(Data items)

--- START ---

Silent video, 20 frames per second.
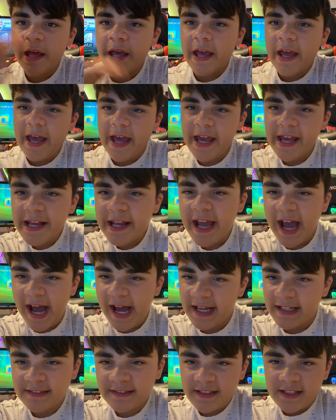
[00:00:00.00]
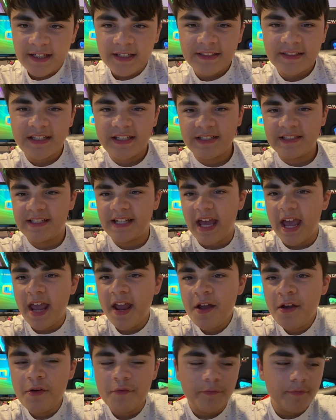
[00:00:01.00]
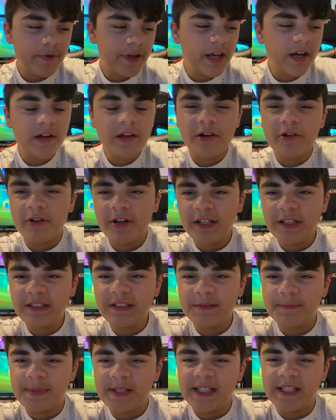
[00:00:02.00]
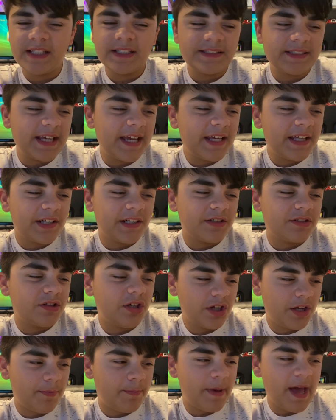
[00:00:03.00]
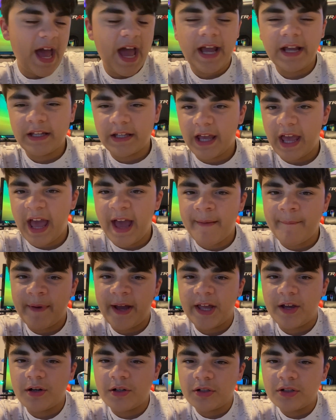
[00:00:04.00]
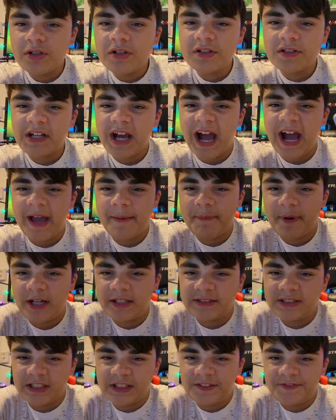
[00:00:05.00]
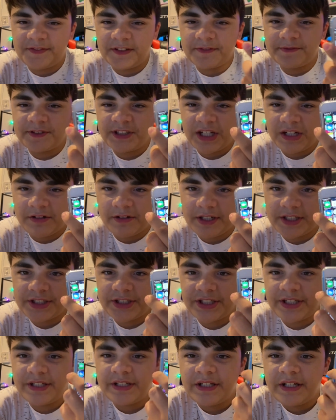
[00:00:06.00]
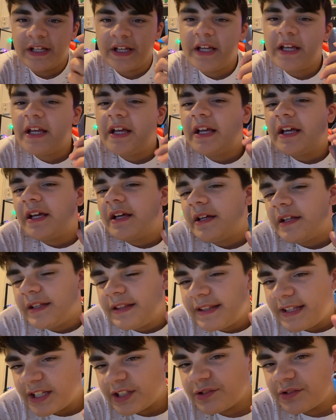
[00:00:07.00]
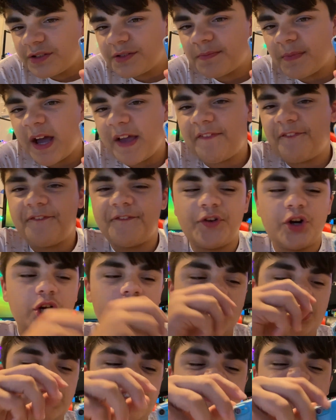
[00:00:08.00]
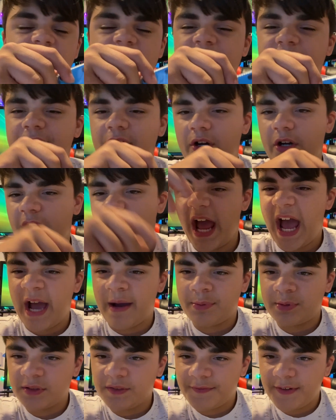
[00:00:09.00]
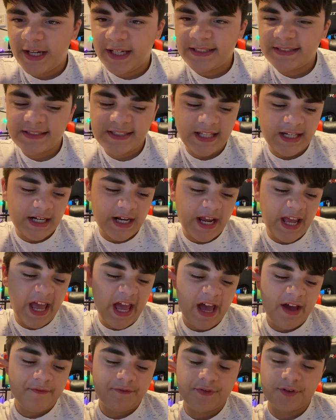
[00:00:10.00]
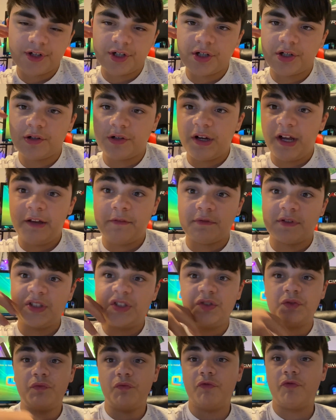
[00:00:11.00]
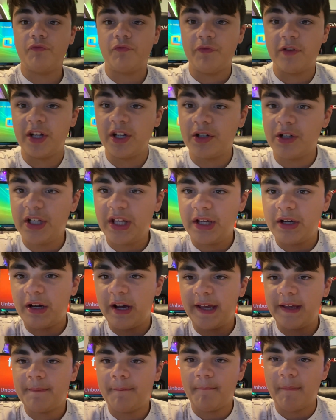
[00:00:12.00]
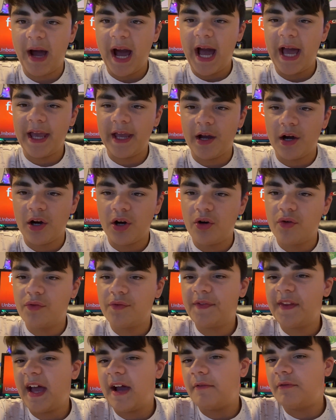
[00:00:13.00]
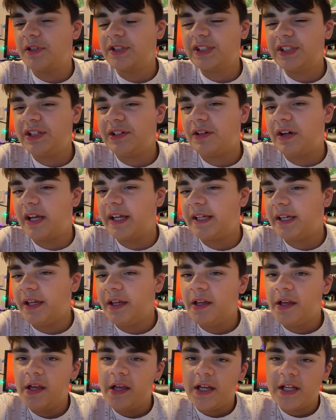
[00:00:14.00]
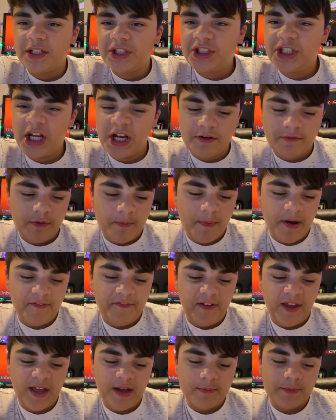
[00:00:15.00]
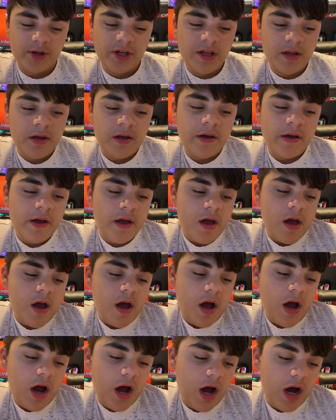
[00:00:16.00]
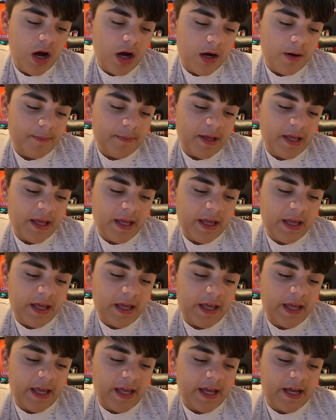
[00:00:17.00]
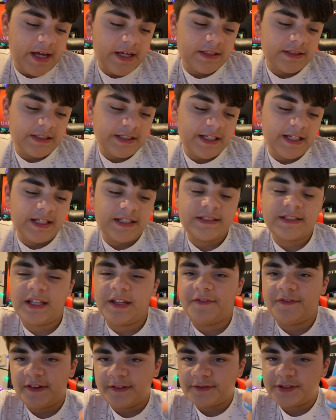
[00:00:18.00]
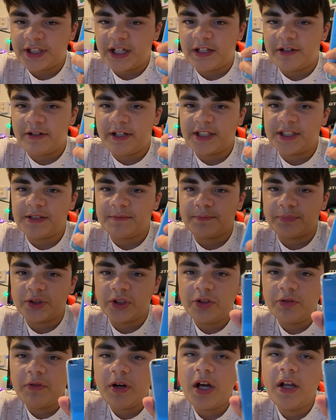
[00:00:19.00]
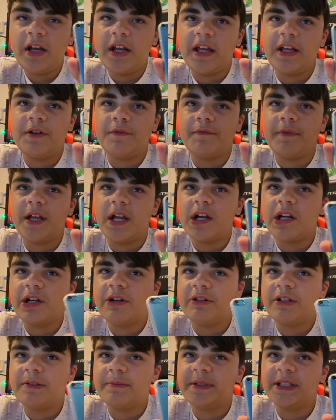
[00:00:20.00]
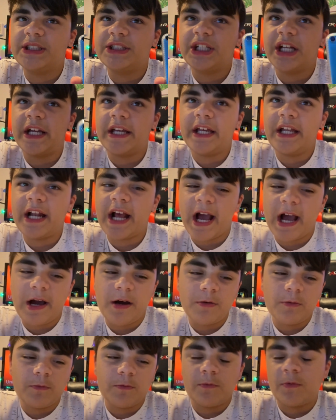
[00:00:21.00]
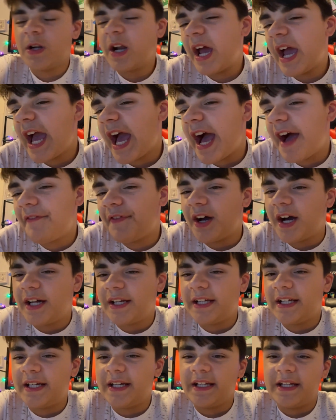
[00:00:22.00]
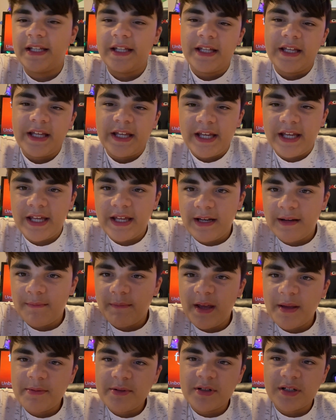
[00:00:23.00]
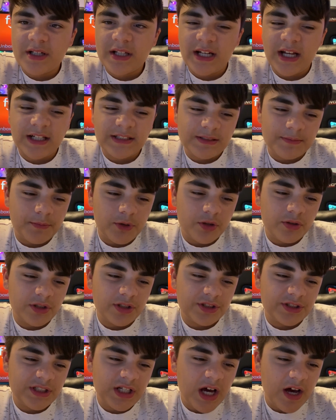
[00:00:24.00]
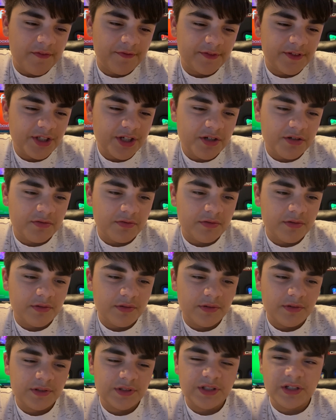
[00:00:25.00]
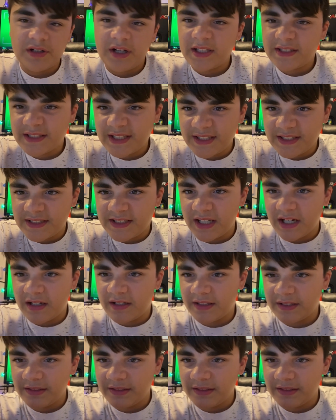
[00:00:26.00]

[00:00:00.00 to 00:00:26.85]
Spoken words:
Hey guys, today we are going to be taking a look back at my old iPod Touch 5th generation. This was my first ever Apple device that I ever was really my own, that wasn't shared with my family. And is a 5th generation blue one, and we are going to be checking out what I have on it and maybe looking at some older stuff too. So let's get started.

--- END ---

**AIM OF THE TASK**
Copy these entries precisely and drop any picture.

**ANSWER TO THE EXERCISE**
Silent video, 20 frames per second.
[00:00:00.00]
[00:00:01.00]
[00:00:02.00]
[00:00:03.00]
[00:00:04.00]
[00:00:05.00]
[00:00:06.00]
[00:00:07.00]
[00:00:08.00]
[00:00:09.00]
[00:00:10.00]
[00:00:11.00]
[00:00:12.00]
[00:00:13.00]
[00:00:14.00]
[00:00:15.00]
[00:00:16.00]
[00:00:17.00]
[00:00:18.00]
[00:00:19.00]
[00:00:20.00]
[00:00:21.00]
[00:00:22.00]
[00:00:23.00]
[00:00:24.00]
[00:00:25.00]
[00:00:26.00]

[00:00:00.00 to 00:00:26.85]
Spoken words:
Hey guys, today we are going to be taking a look back at my old iPod Touch 5th generation. This was my first ever Apple device that I ever was really my own, that wasn't shared with my family. And is a 5th generation blue one, and we are going to be checking out what I have on it and maybe looking at some older stuff too. So let's get started.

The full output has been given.